On a Saturday night Eden was curled up on the floor after a long day of outings.  She rolled over for me for the first time - She'd done it for her daddy more than a week ago and we've been waiting for a repeat since.  It was close to 9:00, past her usual bedtime, but she was content, staring at the TV and sucking her thumb.  The Mariners were playing the A's for a shot at usurping them as the #1 wildcard contender, with a 2-2 score going into the 9th inning, and for the first time, I was "watching" a game with my baby girl. We watched Fernando Riley throw a daring change-up pitch with a 3-2 count.  We watched the A's try to steal second base, only to get thrown out by the catcher in a play that was first called safe.  Lying next to her I muttered, "Don't make me become a supporter of instant replay."  Sure enough, thanks to instant replay, the runner was called out, ending the 9th inning and sending the game into extra innings.

On a Saturday night I laid next to my baby girl and enjoyed a moment that I have waited for.  In that moment, I felt the bitter, and I felt the sweet.  In that moment, I never missed my son more.

With every milestone, every laugh, every back-to-belly roll, my heart floods at once with thankfulness for my baby girl and longing for my 3 year-old baby boy. I lost my son, and that is a hurt that will never go away.  Never.
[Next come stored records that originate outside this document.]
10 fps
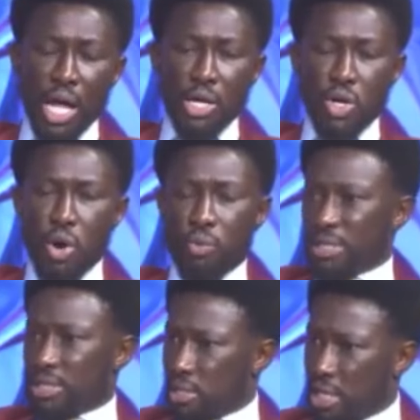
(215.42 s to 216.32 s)
No,
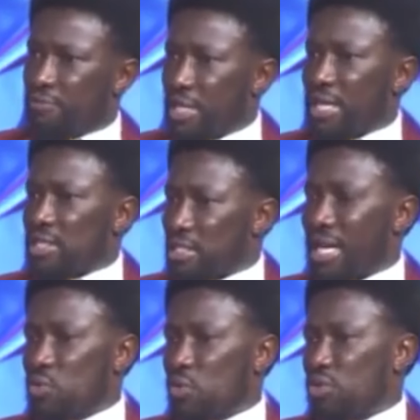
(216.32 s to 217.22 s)
but if
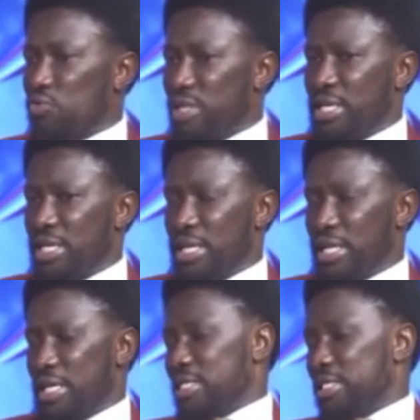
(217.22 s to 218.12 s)
that's what really
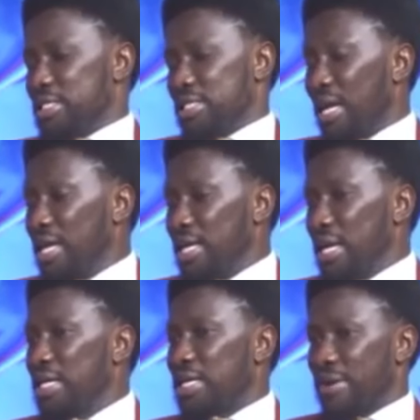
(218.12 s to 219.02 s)
it's saying
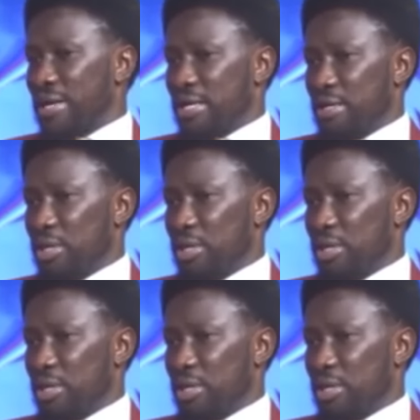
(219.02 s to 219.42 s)
indirectly,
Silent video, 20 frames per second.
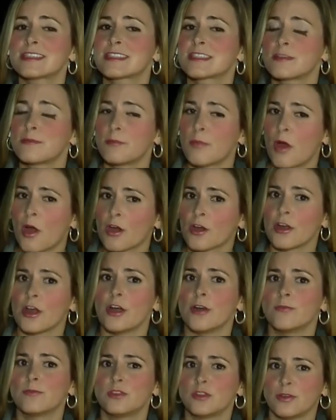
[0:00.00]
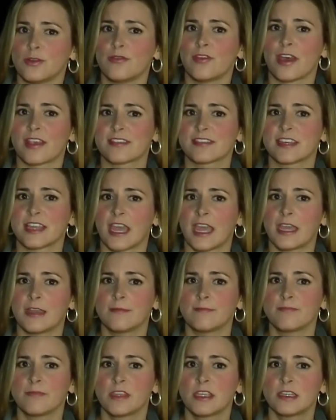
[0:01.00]
as tomorrow to
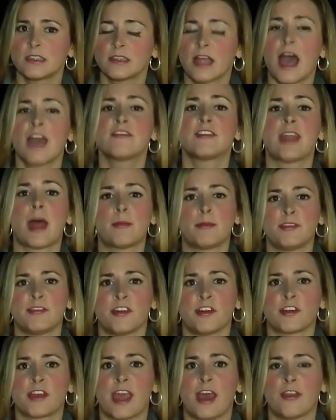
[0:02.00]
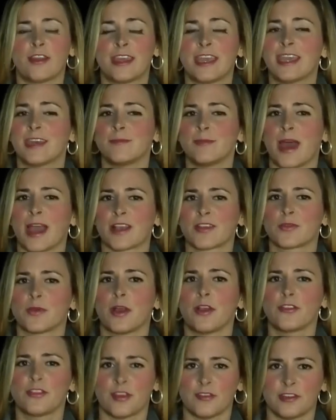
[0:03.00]
investigate. Live in Abbeville County, Ann
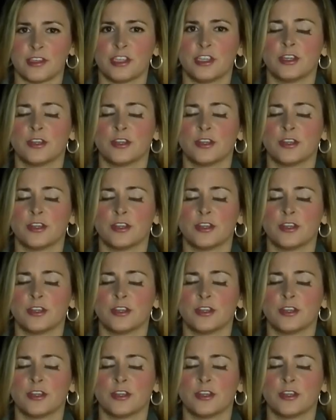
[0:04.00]
Maxwell 7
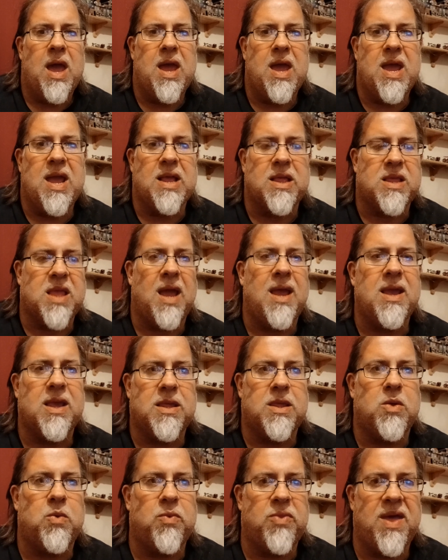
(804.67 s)
It
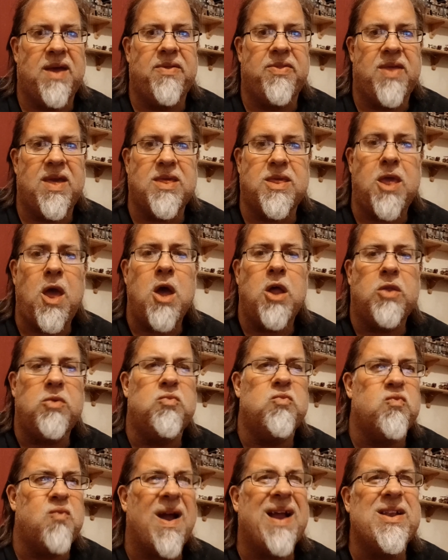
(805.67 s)
takes, there's
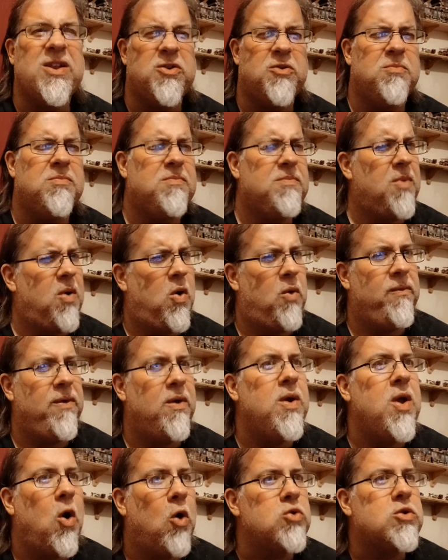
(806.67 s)
certain random,
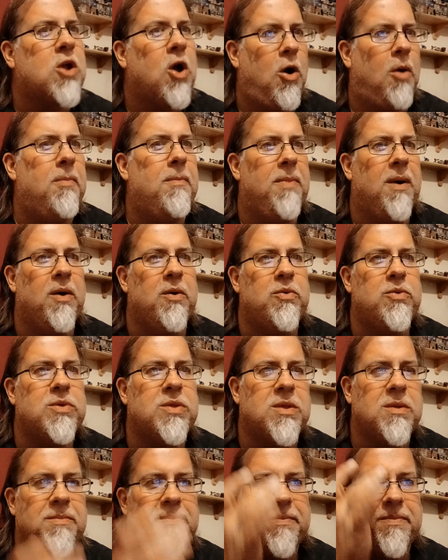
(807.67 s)
very odd
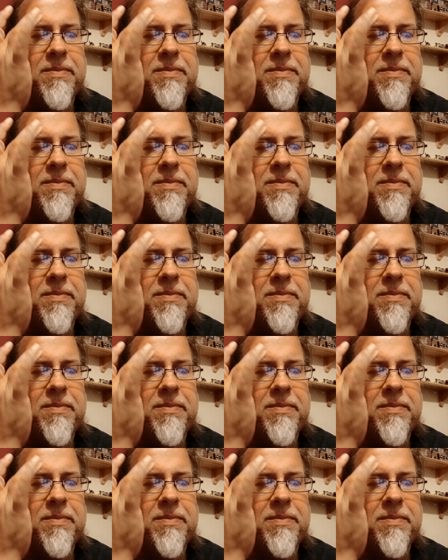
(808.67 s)
combos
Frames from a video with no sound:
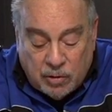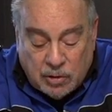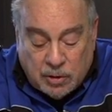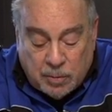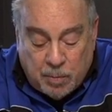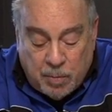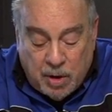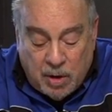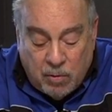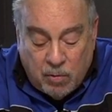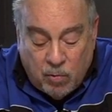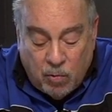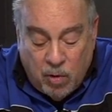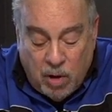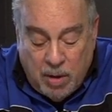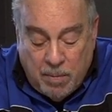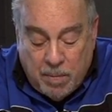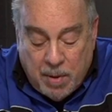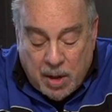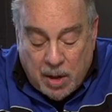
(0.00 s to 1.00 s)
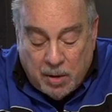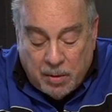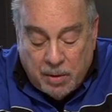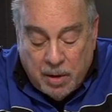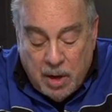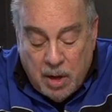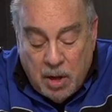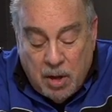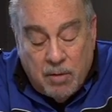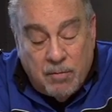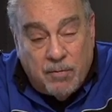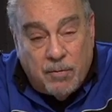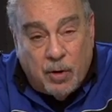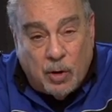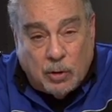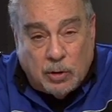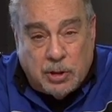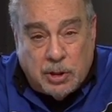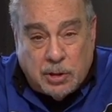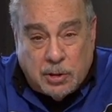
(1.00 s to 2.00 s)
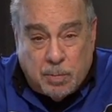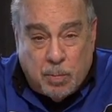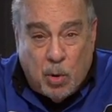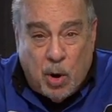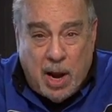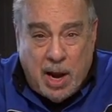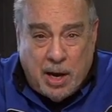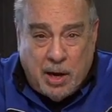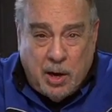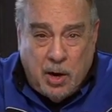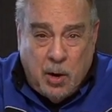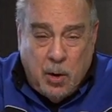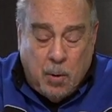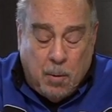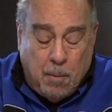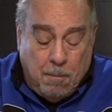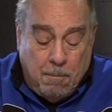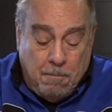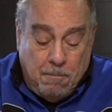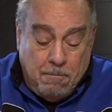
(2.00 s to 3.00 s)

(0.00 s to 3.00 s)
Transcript: it's been rebuilt versus brand new?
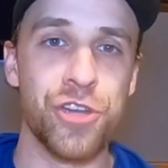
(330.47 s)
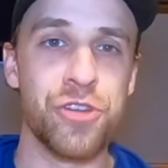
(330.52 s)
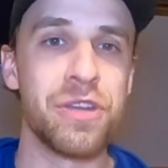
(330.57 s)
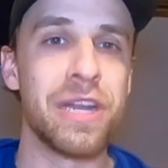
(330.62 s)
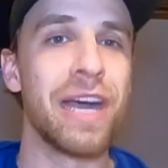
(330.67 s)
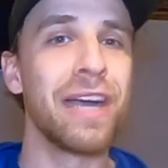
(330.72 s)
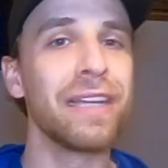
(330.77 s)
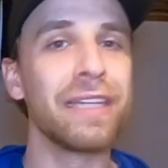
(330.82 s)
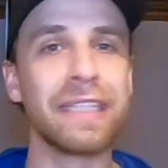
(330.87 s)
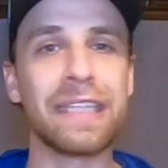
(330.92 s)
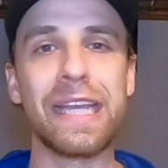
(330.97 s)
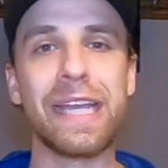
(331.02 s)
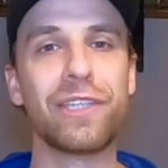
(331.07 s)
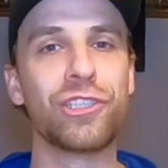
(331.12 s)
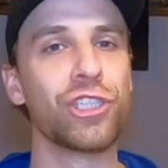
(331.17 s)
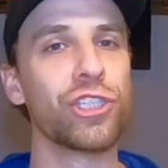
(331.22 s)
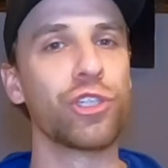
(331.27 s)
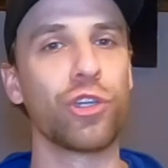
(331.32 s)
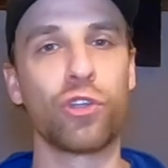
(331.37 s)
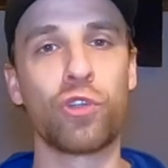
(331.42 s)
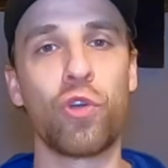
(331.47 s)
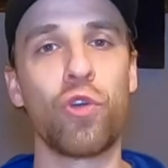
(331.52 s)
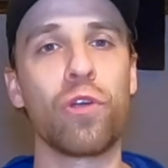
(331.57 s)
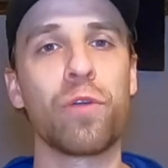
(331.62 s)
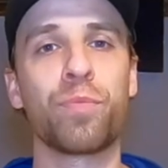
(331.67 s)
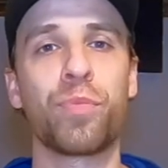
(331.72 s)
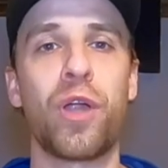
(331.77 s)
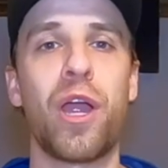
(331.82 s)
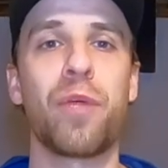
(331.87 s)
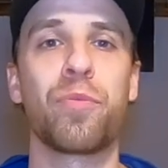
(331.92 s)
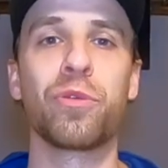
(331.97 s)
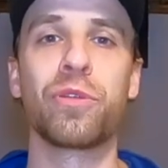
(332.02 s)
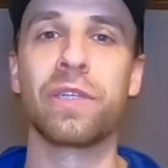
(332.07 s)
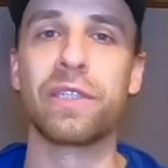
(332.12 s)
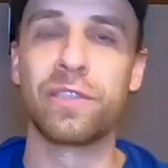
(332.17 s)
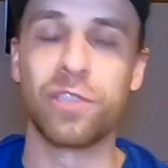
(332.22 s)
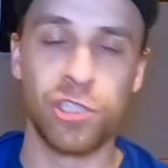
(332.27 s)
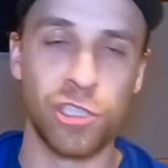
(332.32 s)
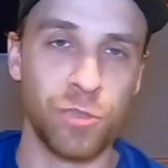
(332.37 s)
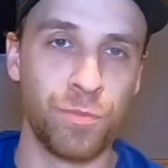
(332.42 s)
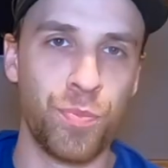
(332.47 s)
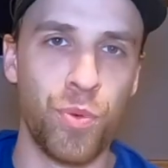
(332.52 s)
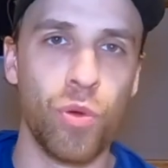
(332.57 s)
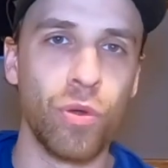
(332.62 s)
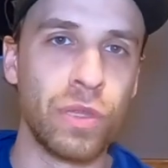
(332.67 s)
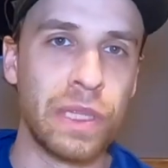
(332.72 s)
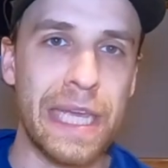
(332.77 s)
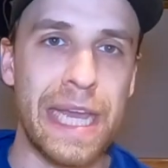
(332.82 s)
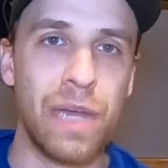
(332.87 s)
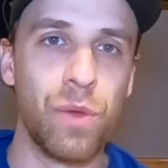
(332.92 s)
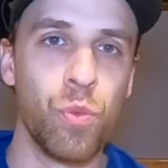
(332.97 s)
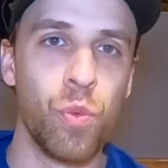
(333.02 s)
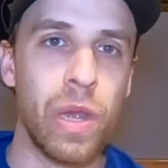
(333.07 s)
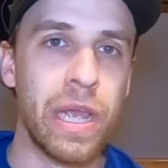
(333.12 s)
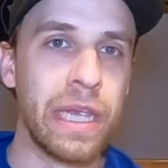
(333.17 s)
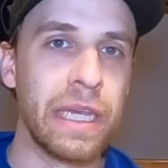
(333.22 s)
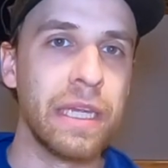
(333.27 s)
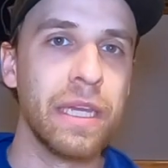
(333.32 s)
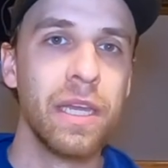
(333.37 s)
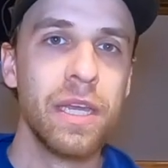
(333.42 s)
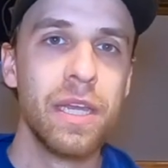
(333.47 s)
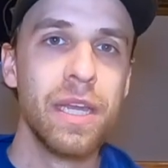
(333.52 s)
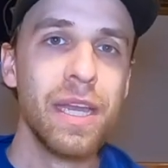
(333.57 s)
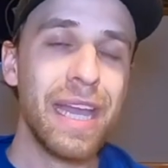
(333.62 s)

you're not engaging your core properly to support that weight,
On a Saturday night I laid beside my baby girl, feeling the missing presence of Gabriel deep within me, but also feeling hope.  With Eden, the impossible feels possible.  Living without my son, which once felt impossible, now feels bearable.  With Eden, despite the Mariners' ultimate loss last night, the playoffs, the World Series even, still feels within reach.  With Eden, though California is suffering in the parched summer of what is allegedly the worst drought we've ever seen, it still feels possible that this winter Bakersfield may still see snow for the first time since 1999.  With Eden, falling in love again with her, with Marcos, doesn't feel like a risk.  It feels safe.  It feels inevitable.  It feels like anything is possible.